Mahout Explained in 5 Minutes or Less

Josh Gertzen

In the spectrum of big data tools, Apache Mahout is a machine-learning engine that fits into the data mining category of the big data landscape. It is one of the more interesting tools in the big data toolbox because it allows you to extract actionable tasks from a big data set. What do we mean by actionable tasks? Things such as purchase recommendations based on a similar customer’s buying habits, or determining whether a user comment is spam based on the word clusters it contains.

Common Use Cases

– Recommendations – Analyze user behavior and find items the user has a high probability of being interested in. This kind of application is often used to provide purchase recommendations on ecommerce sites.
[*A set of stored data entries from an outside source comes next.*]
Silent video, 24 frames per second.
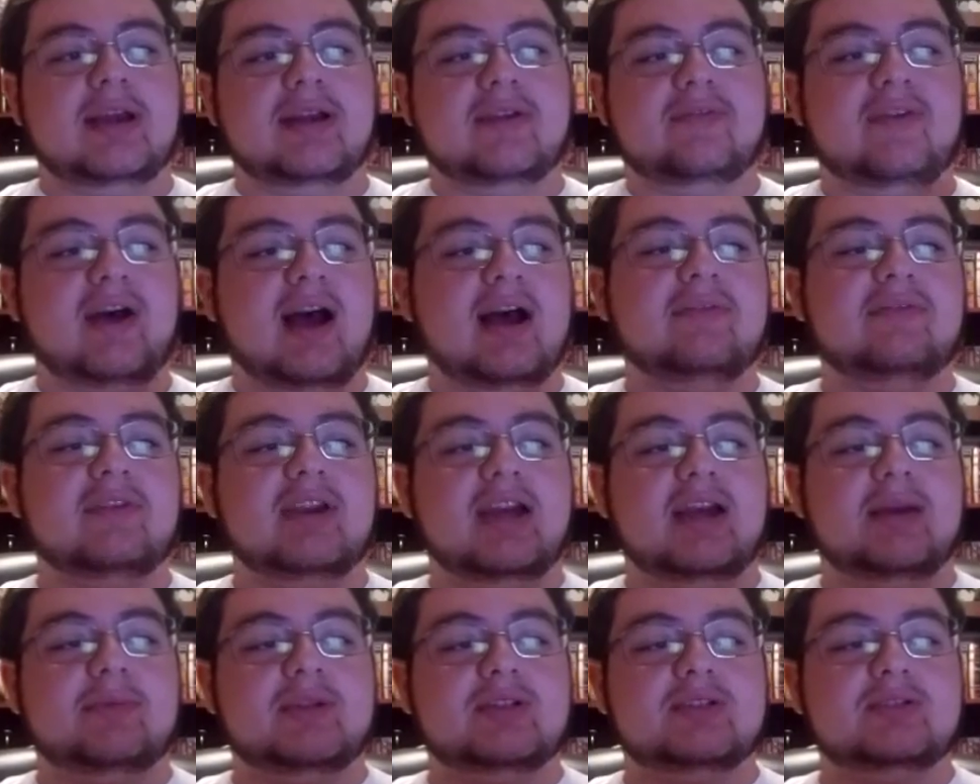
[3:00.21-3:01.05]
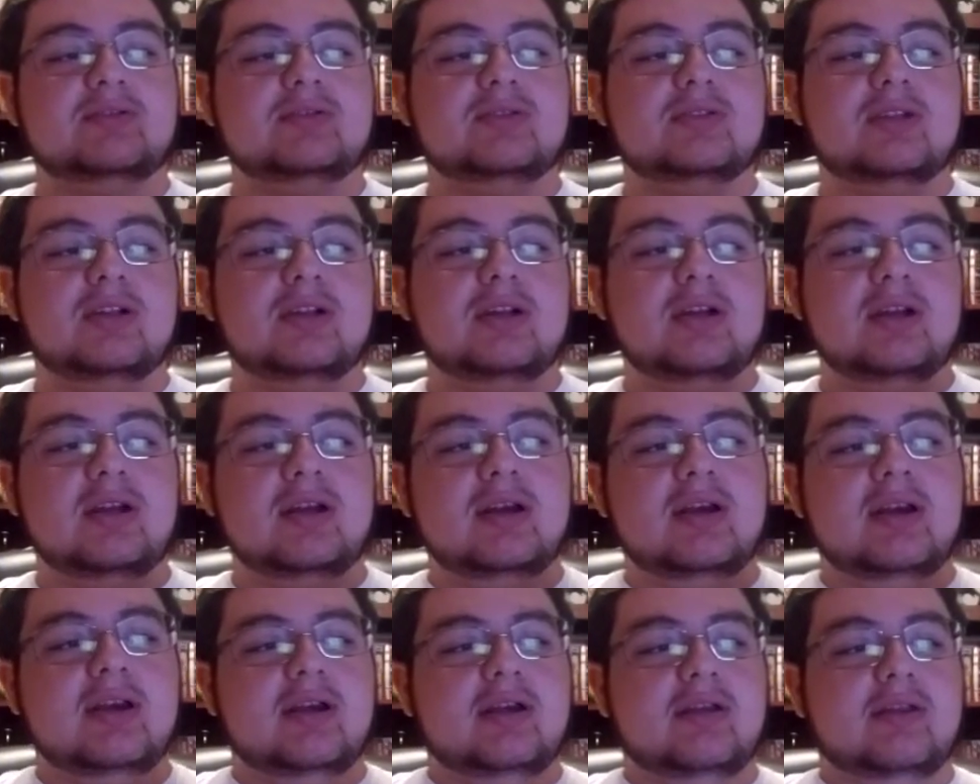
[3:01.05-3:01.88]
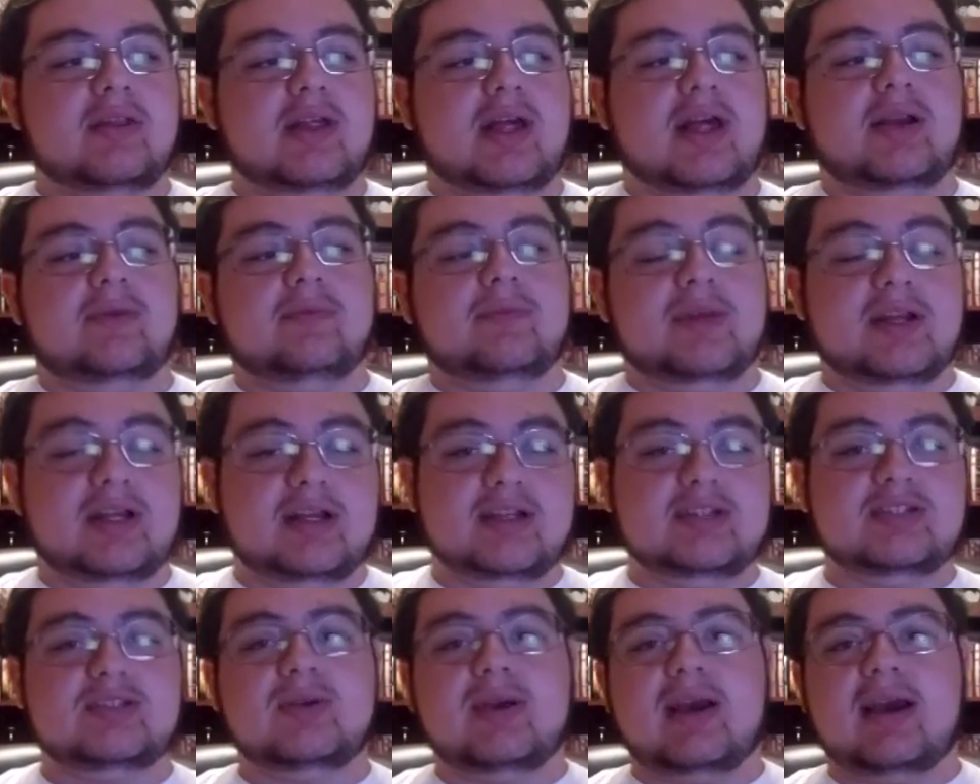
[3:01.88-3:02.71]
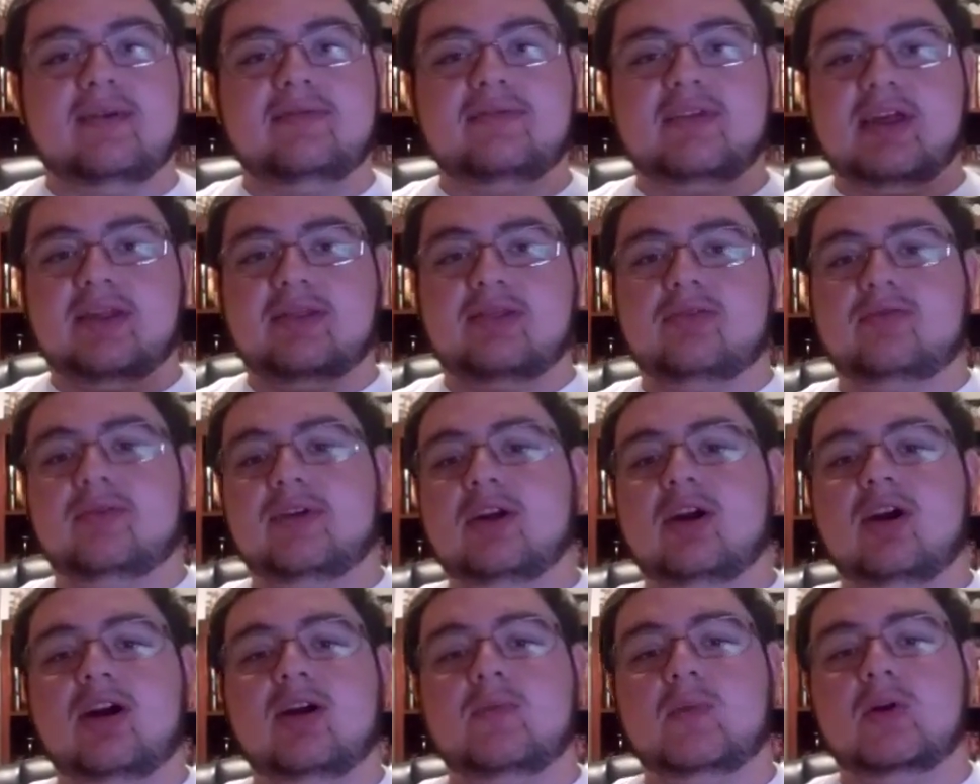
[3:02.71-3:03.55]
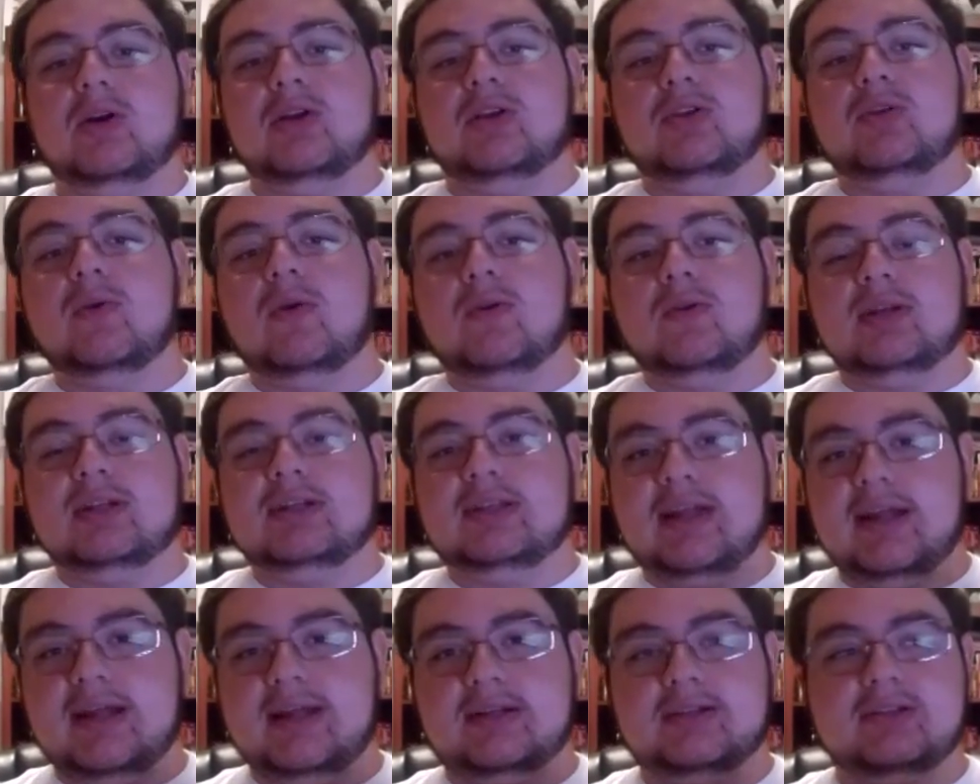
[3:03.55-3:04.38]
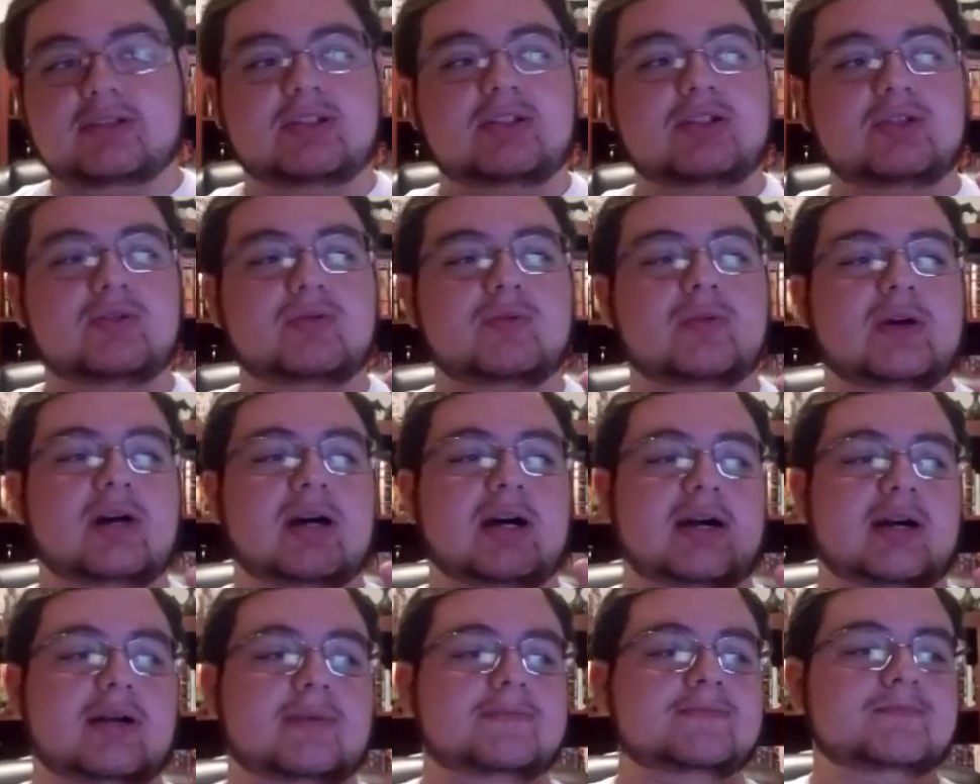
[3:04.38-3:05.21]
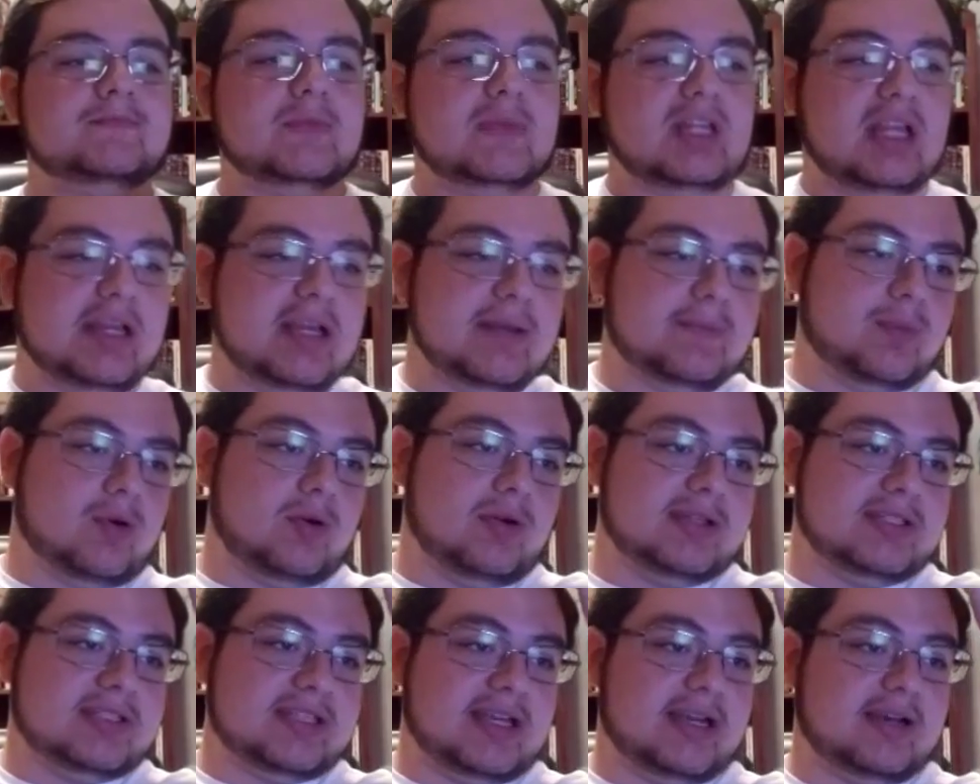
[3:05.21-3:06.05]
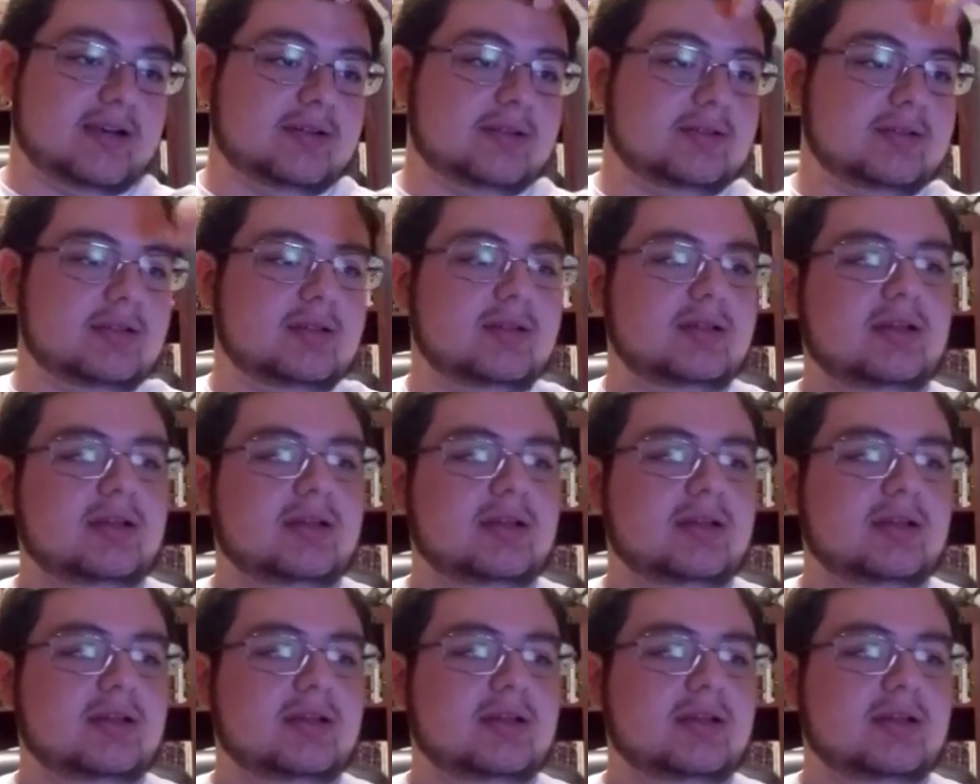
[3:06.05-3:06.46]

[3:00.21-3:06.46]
take 5 damage, then because you have that 3 armor, you only take 2 hit points out.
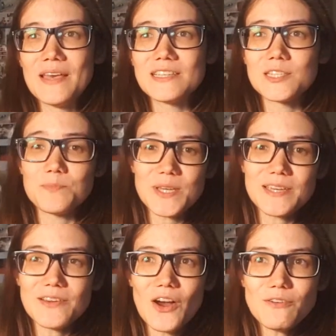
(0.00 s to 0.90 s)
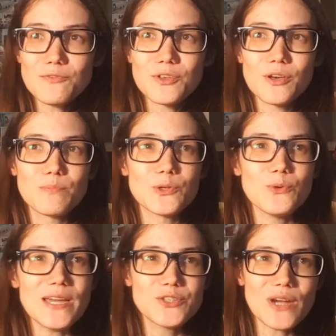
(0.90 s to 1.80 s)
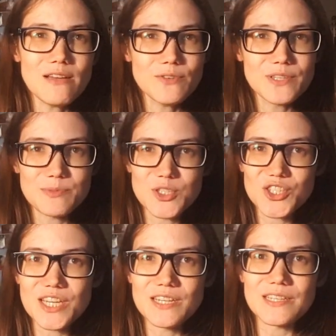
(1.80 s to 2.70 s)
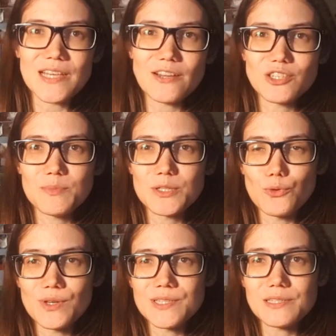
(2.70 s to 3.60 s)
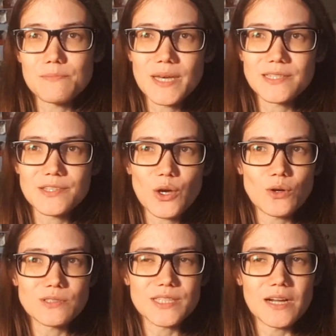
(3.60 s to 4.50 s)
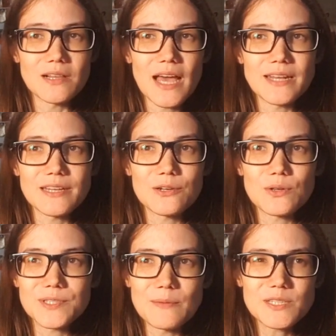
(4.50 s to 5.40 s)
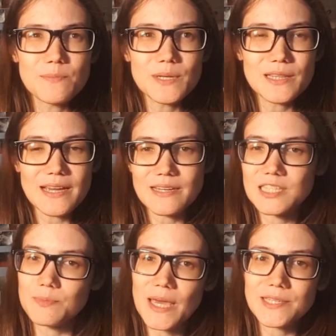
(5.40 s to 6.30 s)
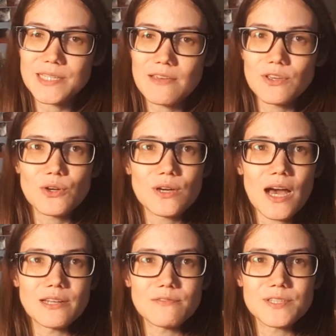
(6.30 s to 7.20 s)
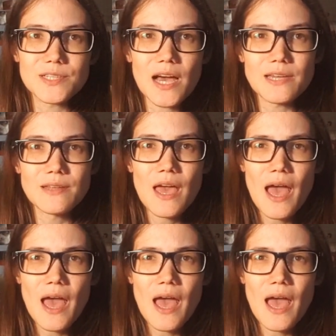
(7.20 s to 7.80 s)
Speaking of, the Blu-ray drive on this machine is actually a bit noisy compared to the old Dell, and it seems to be like a space-saving kind of design,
– __Automatic Document Classification__ – Based on prior categorization of documents, look at new documents and determine best categories. A typical use is to auto-organize new content or to flag potential spam comments.

– Content Clustering – Group documents, web pages and articles based on contained topics and their related documents. Most common use of this is search engines, which cluster pages based on keywords, page links, etc.

– Item Sets – Look at a set of items and identify which items usually appear together. Similar to recommendations, but not directly behavior based. A common use case is the “Did you forget this?” feature on ecommerce sites.

Key Features

– Proven Algorithms Included – Included set of algorithms try to solve common problems encountered in many industries. Generally you don’t need a statistician or data scientist to get highly useful results.

– Scalable to Large Data Sets – Designed to distribute across large data center clusters that run Apache Hadoop and apply the map/reduce paradigm. For smaller use cases, the foundation is highly optimized to allow for solid performance in non-distributed environments.

– Active & Open Community – With a vibrant, responsive, and diverse community, there’s often many discussions in the community forums that address your problem space. Additionally, the platform is distributed under the commercially friendly Apache Software license.

Companies Using Mahout

– Yahoo! Mail – Uses Mahout’s Frequent Pattern Set Mining to detect spam patterns and filter unwanted email.

– Linked.In – Have recently started experimenting with Mahout for model training and are evaluating broader deployments.

– NAVTEQ Media Solutions – Uses Mahout to process user interactions with advertisements to optimize ad selection.

– NewsCred – Uses Mahout to generate clusters of news articles and to surface the important stories of the day.

Take Away

– Each day companies collect huge amounts of data about their internal systems, employees, customers, and generally every aspect of their business.

– Most of this data simply gets collected, stored, and rarely used.

– Mahout comes out of the box with dozens of recommendation, clustering, and classification routines that can extract insights from big data sets.

– Use cases for Mahout continue to grow all the time and with a little effort its capabilities can be applied to any big data analytics problem.

– Any business or organization can start taking advantage of its benefits thanks to its well thought out and easy to approach design.